Del carácter visionario de Cristóbal Colón, de su ambición colosal, han quedado testimonios tan importantes como la Historia del almirante don Cristóbal Colón, que escribió su hijo Hernando (Córdoba, 1488-Sevilla, 1539). De hecho, es a su último vástago, fruto de una relación extramatrimonial con la cordobesa Beatriz Enríquez de Arana, a quien le debemos casi todo lo que sabemos del gran descubridor.

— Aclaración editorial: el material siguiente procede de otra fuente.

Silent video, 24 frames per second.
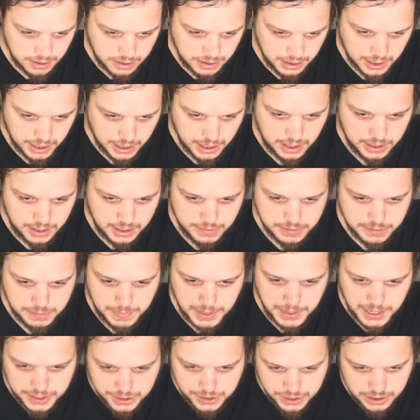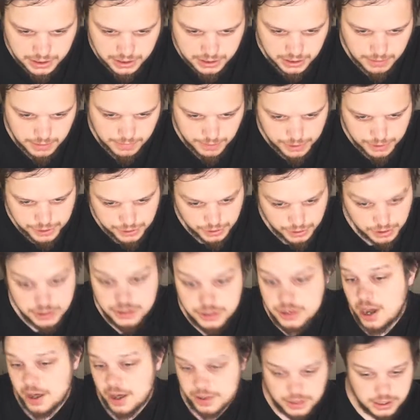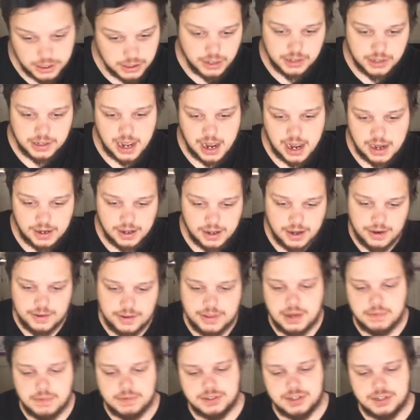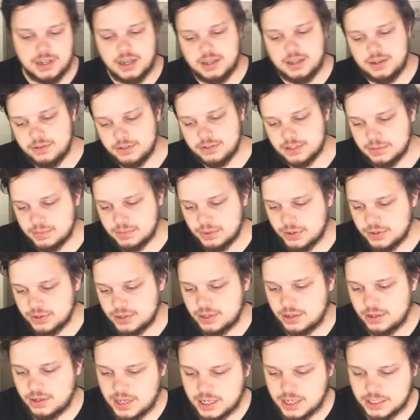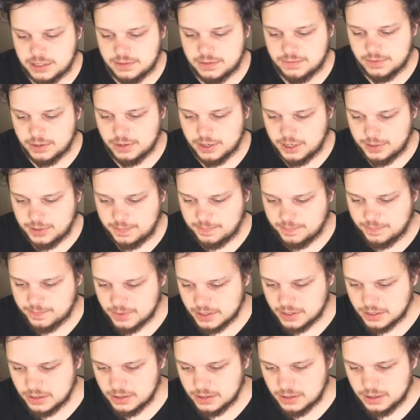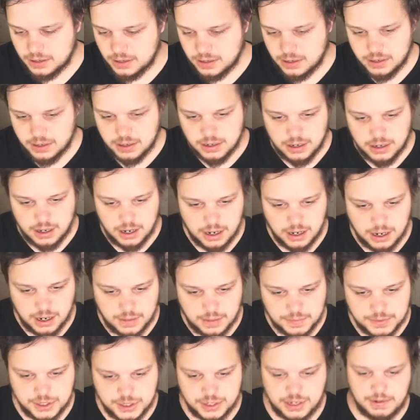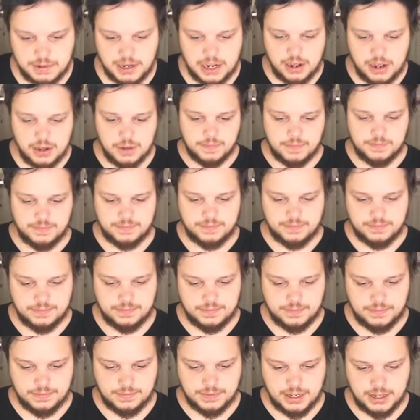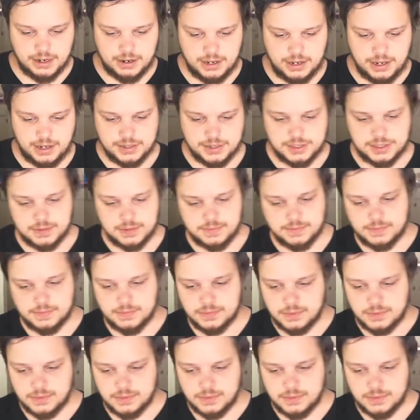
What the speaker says: Okay, there was basically virtually nothing on that layer that was that usable, so that's fun. So there we go. There it is.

Junto a la puerta de Goles, en la margen derecha del Guadalquivir, hacia 1530, Hernando Colón construyó una casa para albergar hasta 15.000 volúmenes con los que pretendía emular la gesta paterna: “Colón no quería llegar a Las Indias, sino encontrar una ruta para dar la vuelta a la Tierra. Hernando, por su parte, también encontró en su proyecto una forma de cerrar el mundo, a través del dominio de la información. En ambos casos, se trató de proyectos con vocación universal”, asegura Wilson-Lee. Gran parte de su vida puede explicarse por su deseo de ser digno hijo de su padre, al que adoraba. “Aunque conviene tener en cuenta –matiza el autor– que era un padre en cierto modo creado por Hernando, quien fue moldeando lenta y deliberadamente nuestra memoria colectiva de Colón hasta convertirlo en el hombre que hoy conocemos”, apunta Wilson-Lee en el libro.
Quienes visitaran la residencia del hijo del almirante –donde también albergó el jardín botánico más extenso de Europa, con especies llegadas de las Américas que aún hoy se pueden rastrear en la capital hispalense– debieron sentirse abrumados por el más extraño de los panoramas: Hernando Colón no solo se afanó en la colección de libros de todo tipo, sino que atesoró cientos de folletos, baladas impresas en una sola página destinada a las paredes de las tabernas, música impresa y todo tipo de estampas –la mayor colección jamás reunida–.